*TASK GOAL*
An exact transcription of all the records is required, minus the images.

*AVAILABLE DATA*
★ ★ ★ ★ ★
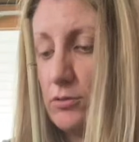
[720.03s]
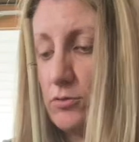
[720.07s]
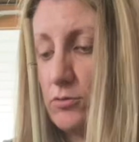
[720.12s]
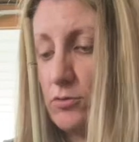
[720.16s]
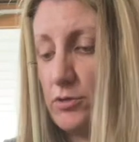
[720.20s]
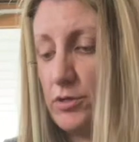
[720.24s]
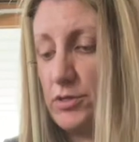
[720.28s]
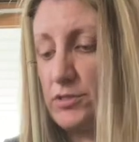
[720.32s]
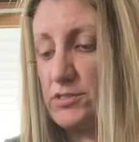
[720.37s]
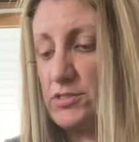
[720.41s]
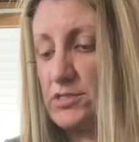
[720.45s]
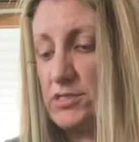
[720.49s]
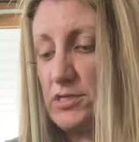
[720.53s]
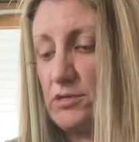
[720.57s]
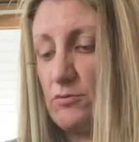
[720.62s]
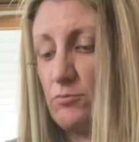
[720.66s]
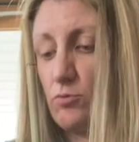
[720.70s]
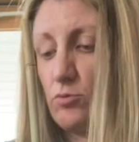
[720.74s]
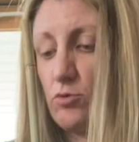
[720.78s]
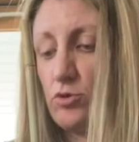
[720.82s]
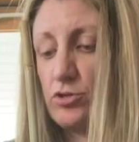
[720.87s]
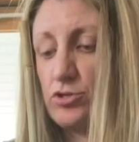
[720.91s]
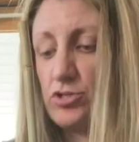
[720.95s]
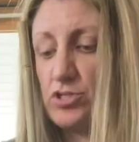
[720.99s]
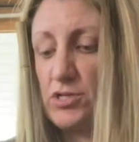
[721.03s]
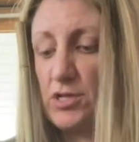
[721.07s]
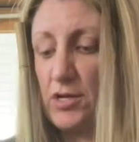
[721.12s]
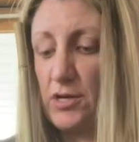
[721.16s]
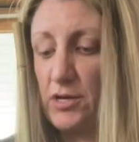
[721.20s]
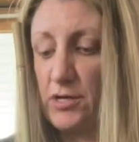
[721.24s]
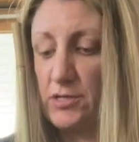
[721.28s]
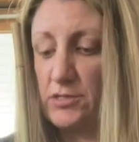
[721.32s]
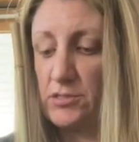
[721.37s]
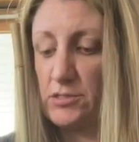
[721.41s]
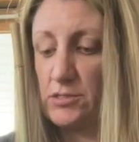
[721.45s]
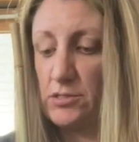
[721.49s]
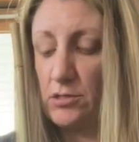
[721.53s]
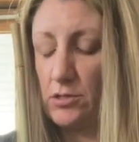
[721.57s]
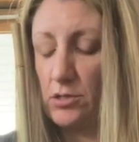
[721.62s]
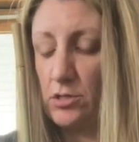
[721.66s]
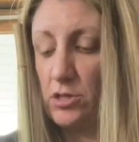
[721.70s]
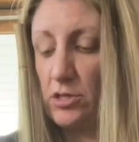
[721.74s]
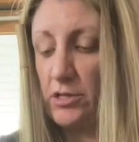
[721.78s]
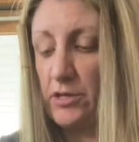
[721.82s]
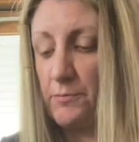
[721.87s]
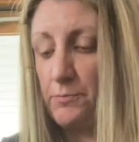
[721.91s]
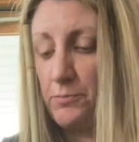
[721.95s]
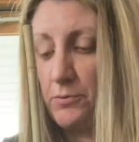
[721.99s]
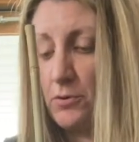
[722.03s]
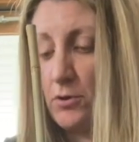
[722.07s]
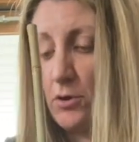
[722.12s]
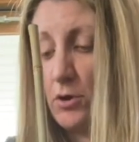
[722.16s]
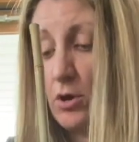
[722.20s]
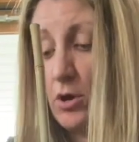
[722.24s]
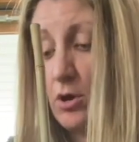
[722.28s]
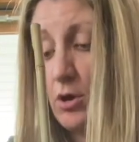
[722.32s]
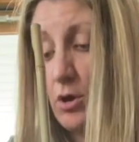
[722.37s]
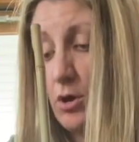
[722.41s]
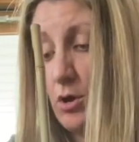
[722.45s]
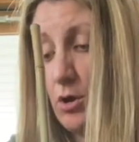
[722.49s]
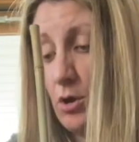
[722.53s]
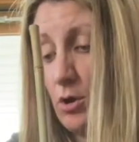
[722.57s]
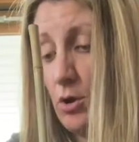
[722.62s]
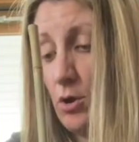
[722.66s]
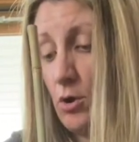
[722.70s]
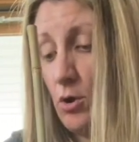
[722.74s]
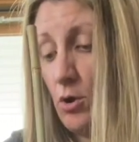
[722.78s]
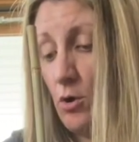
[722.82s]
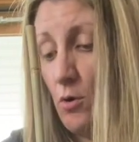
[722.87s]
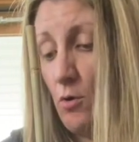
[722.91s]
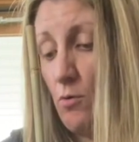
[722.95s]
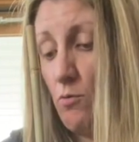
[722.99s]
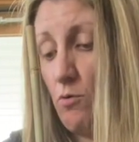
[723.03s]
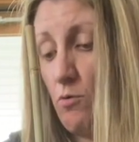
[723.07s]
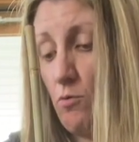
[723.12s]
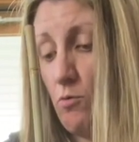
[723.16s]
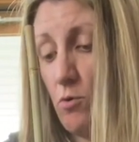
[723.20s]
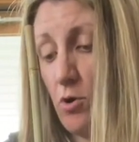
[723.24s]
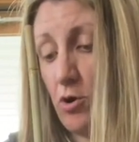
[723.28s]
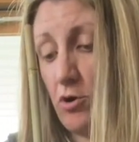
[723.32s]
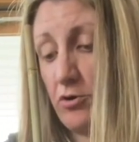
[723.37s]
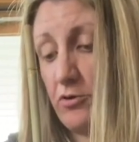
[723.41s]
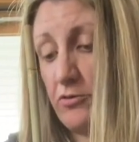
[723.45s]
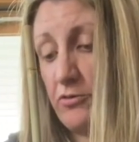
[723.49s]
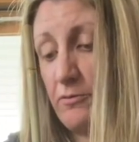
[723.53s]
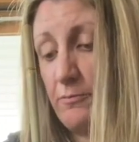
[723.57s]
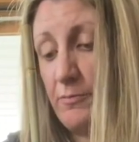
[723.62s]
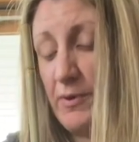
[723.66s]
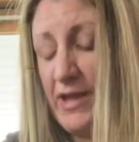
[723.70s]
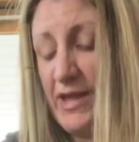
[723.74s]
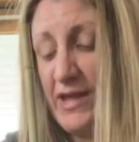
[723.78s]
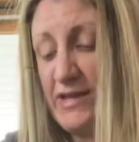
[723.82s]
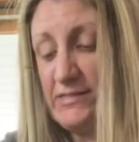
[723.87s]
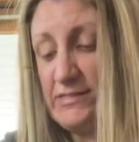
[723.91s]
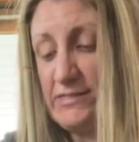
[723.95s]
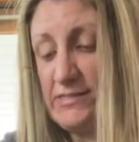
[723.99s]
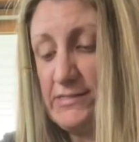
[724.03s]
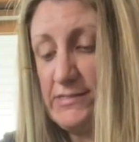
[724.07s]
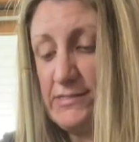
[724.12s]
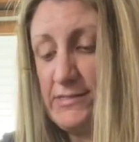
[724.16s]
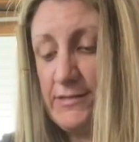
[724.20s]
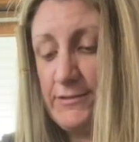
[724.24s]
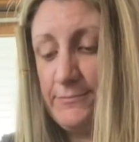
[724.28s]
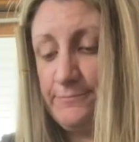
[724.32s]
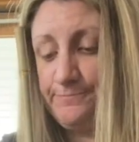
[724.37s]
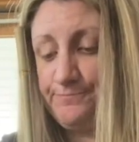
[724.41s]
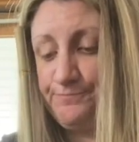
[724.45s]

look and see which size clip will work the best.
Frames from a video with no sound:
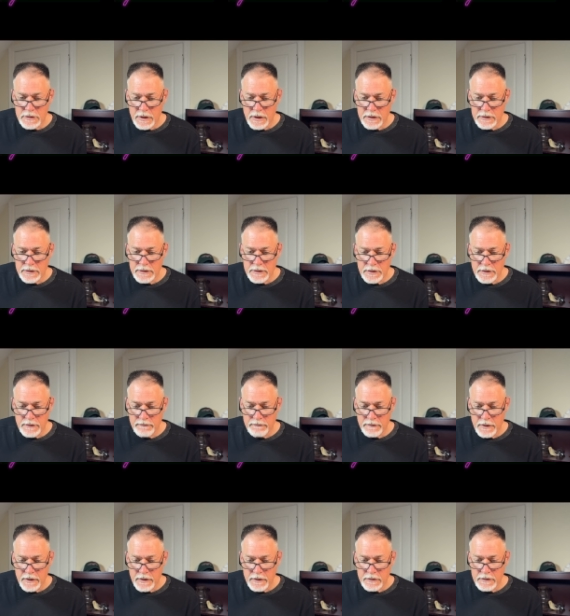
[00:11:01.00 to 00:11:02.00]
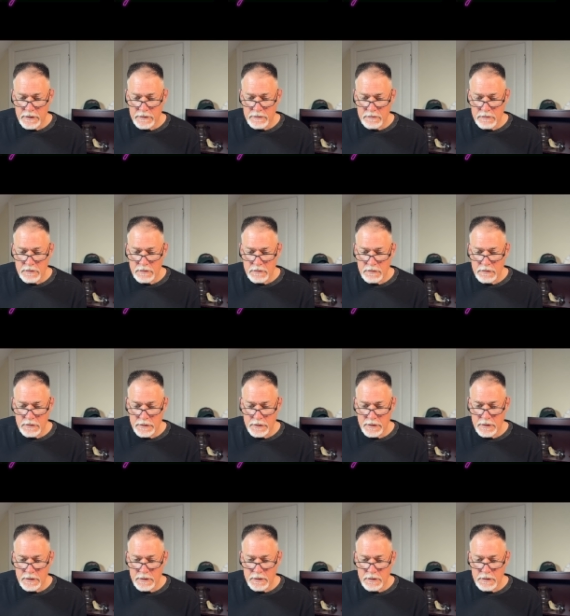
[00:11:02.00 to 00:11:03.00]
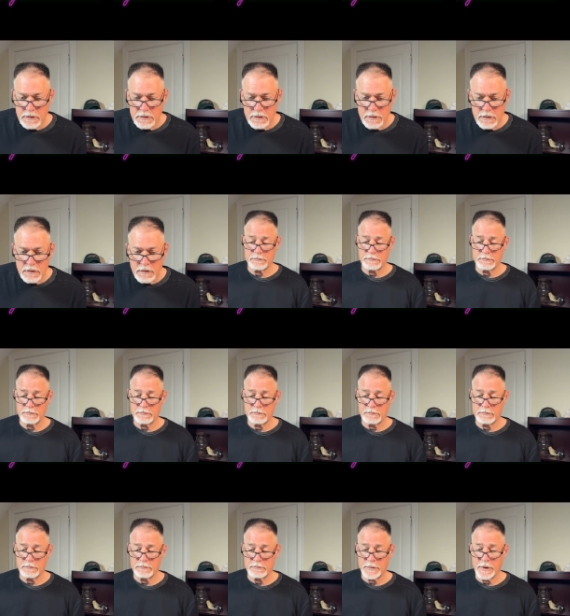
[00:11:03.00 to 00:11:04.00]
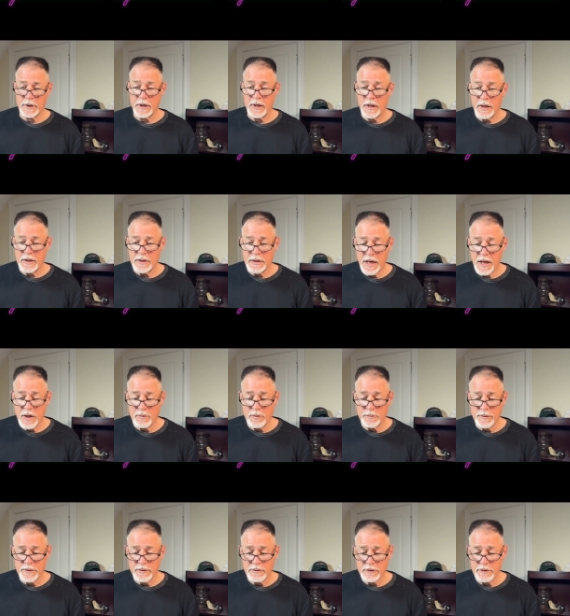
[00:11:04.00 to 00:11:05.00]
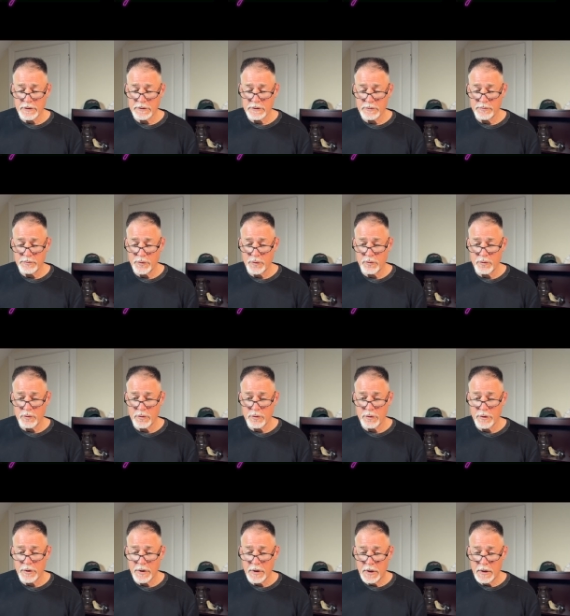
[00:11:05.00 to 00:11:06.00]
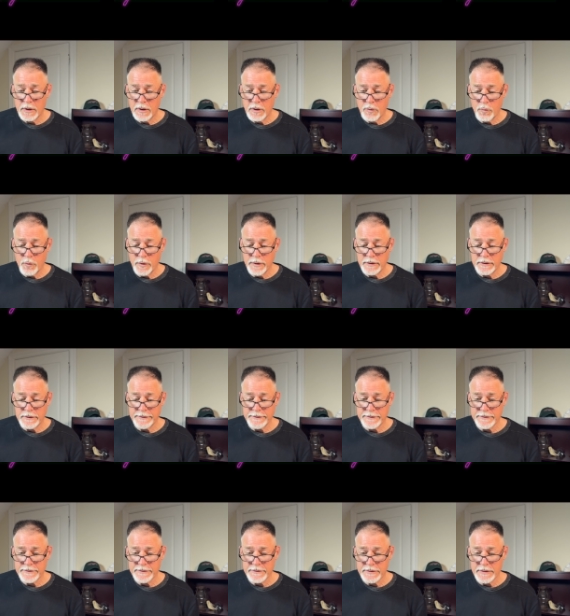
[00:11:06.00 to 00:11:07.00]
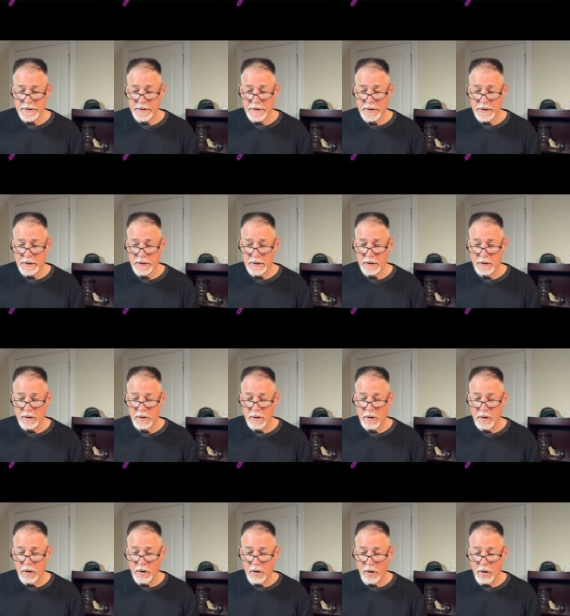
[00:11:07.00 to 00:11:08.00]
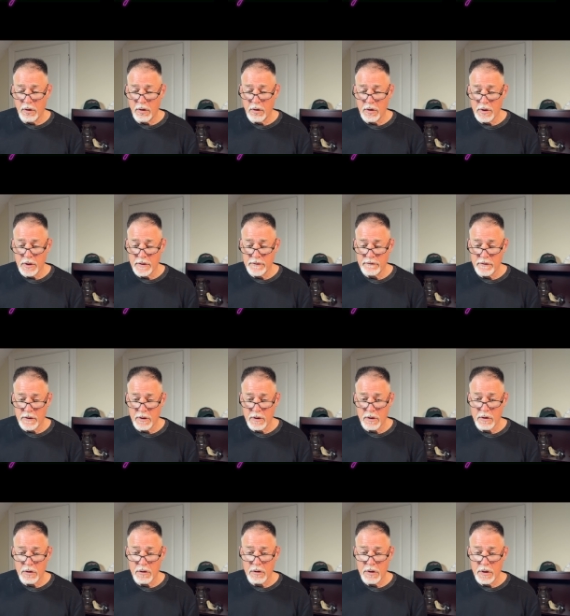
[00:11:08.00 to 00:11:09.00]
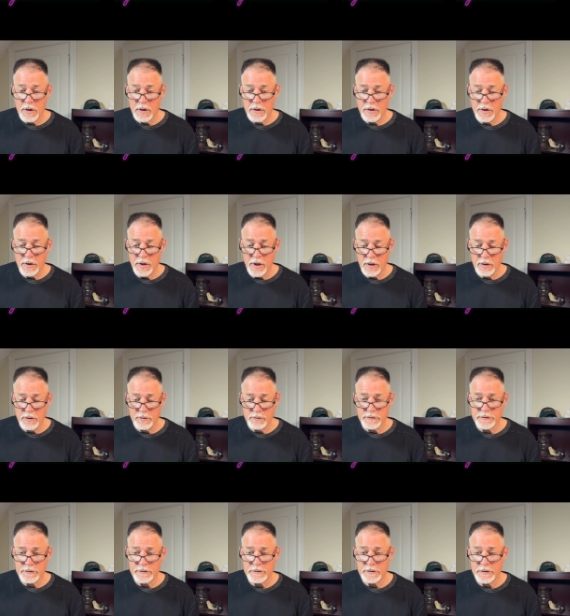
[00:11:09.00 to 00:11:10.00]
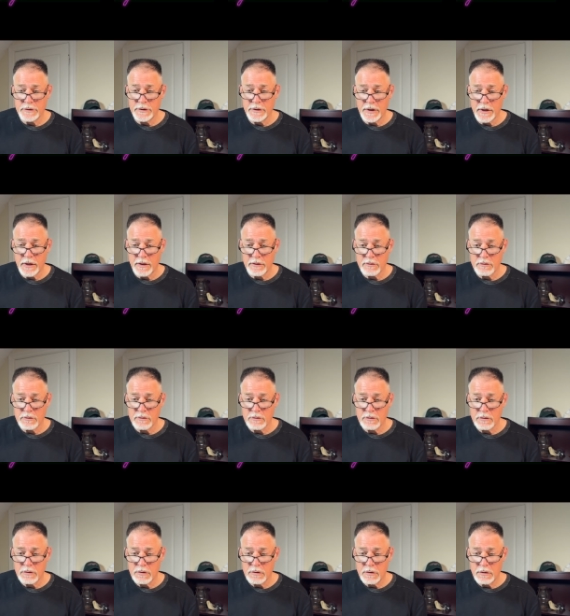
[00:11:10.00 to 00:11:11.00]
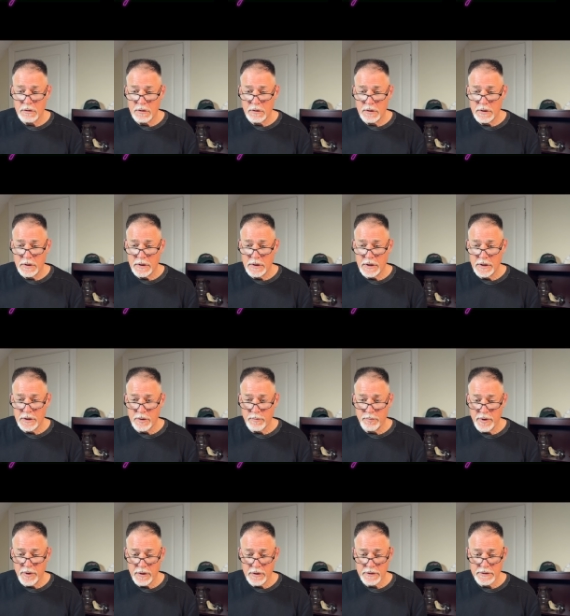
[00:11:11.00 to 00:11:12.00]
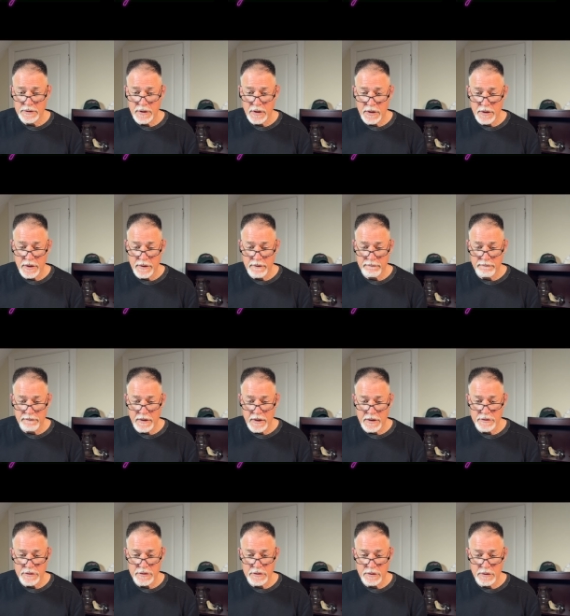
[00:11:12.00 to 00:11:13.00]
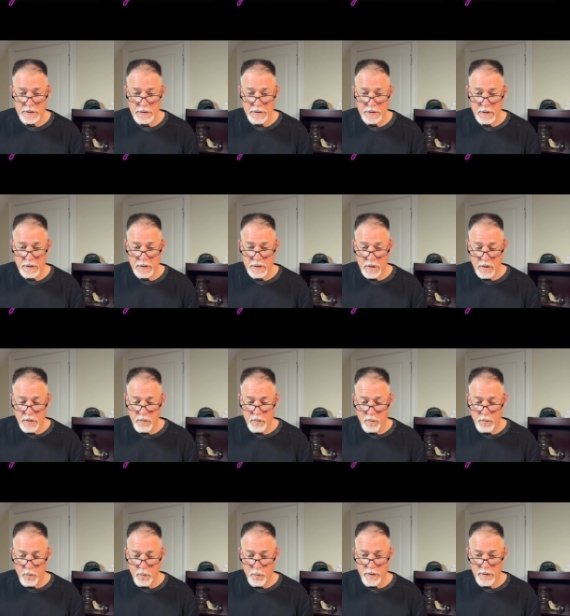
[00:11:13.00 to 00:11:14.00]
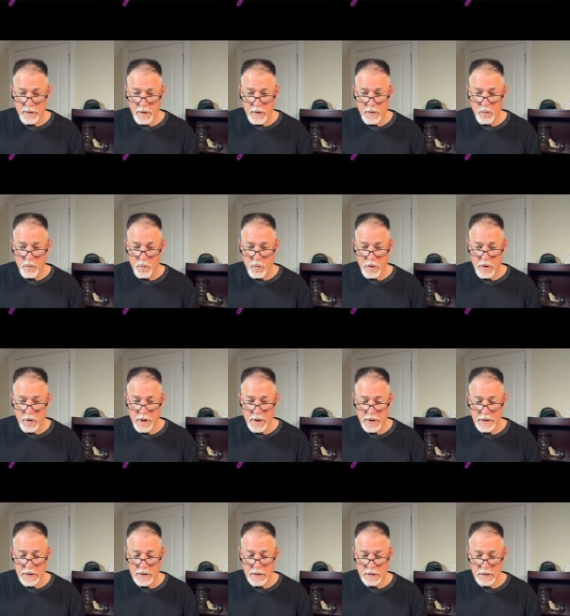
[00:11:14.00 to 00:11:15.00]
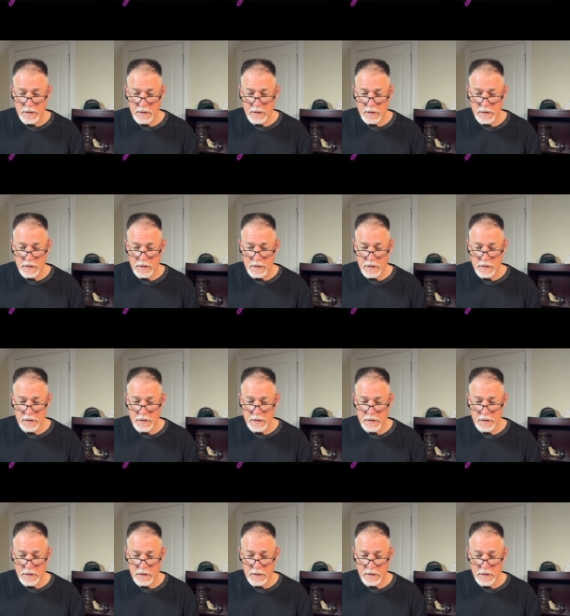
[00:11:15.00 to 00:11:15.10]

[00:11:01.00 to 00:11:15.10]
identify these real quick. Now when we look at the board, we can see all of our notes together in a pentatonic fashion with our 1,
★ ★ ★ ★ ★
*ANSWER TO THIS TASK*
[720.03s]
[720.07s]
[720.12s]
[720.16s]
[720.20s]
[720.24s]
[720.28s]
[720.32s]
[720.37s]
[720.41s]
[720.45s]
[720.49s]
[720.53s]
[720.57s]
[720.62s]
[720.66s]
[720.70s]
[720.74s]
[720.78s]
[720.82s]
[720.87s]
[720.91s]
[720.95s]
[720.99s]
[721.03s]
[721.07s]
[721.12s]
[721.16s]
[721.20s]
[721.24s]
[721.28s]
[721.32s]
[721.37s]
[721.41s]
[721.45s]
[721.49s]
[721.53s]
[721.57s]
[721.62s]
[721.66s]
[721.70s]
[721.74s]
[721.78s]
[721.82s]
[721.87s]
[721.91s]
[721.95s]
[721.99s]
[722.03s]
[722.07s]
[722.12s]
[722.16s]
[722.20s]
[722.24s]
[722.28s]
[722.32s]
[722.37s]
[722.41s]
[722.45s]
[722.49s]
[722.53s]
[722.57s]
[722.62s]
[722.66s]
[722.70s]
[722.74s]
[722.78s]
[722.82s]
[722.87s]
[722.91s]
[722.95s]
[722.99s]
[723.03s]
[723.07s]
[723.12s]
[723.16s]
[723.20s]
[723.24s]
[723.28s]
[723.32s]
[723.37s]
[723.41s]
[723.45s]
[723.49s]
[723.53s]
[723.57s]
[723.62s]
[723.66s]
[723.70s]
[723.74s]
[723.78s]
[723.82s]
[723.87s]
[723.91s]
[723.95s]
[723.99s]
[724.03s]
[724.07s]
[724.12s]
[724.16s]
[724.20s]
[724.24s]
[724.28s]
[724.32s]
[724.37s]
[724.41s]
[724.45s]

look and see which size clip will work the best.
Frames from a video with no sound:
[00:11:01.00 to 00:11:02.00]
[00:11:02.00 to 00:11:03.00]
[00:11:03.00 to 00:11:04.00]
[00:11:04.00 to 00:11:05.00]
[00:11:05.00 to 00:11:06.00]
[00:11:06.00 to 00:11:07.00]
[00:11:07.00 to 00:11:08.00]
[00:11:08.00 to 00:11:09.00]
[00:11:09.00 to 00:11:10.00]
[00:11:10.00 to 00:11:11.00]
[00:11:11.00 to 00:11:12.00]
[00:11:12.00 to 00:11:13.00]
[00:11:13.00 to 00:11:14.00]
[00:11:14.00 to 00:11:15.00]
[00:11:15.00 to 00:11:15.10]

[00:11:01.00 to 00:11:15.10]
identify these real quick. Now when we look at the board, we can see all of our notes together in a pentatonic fashion with our 1,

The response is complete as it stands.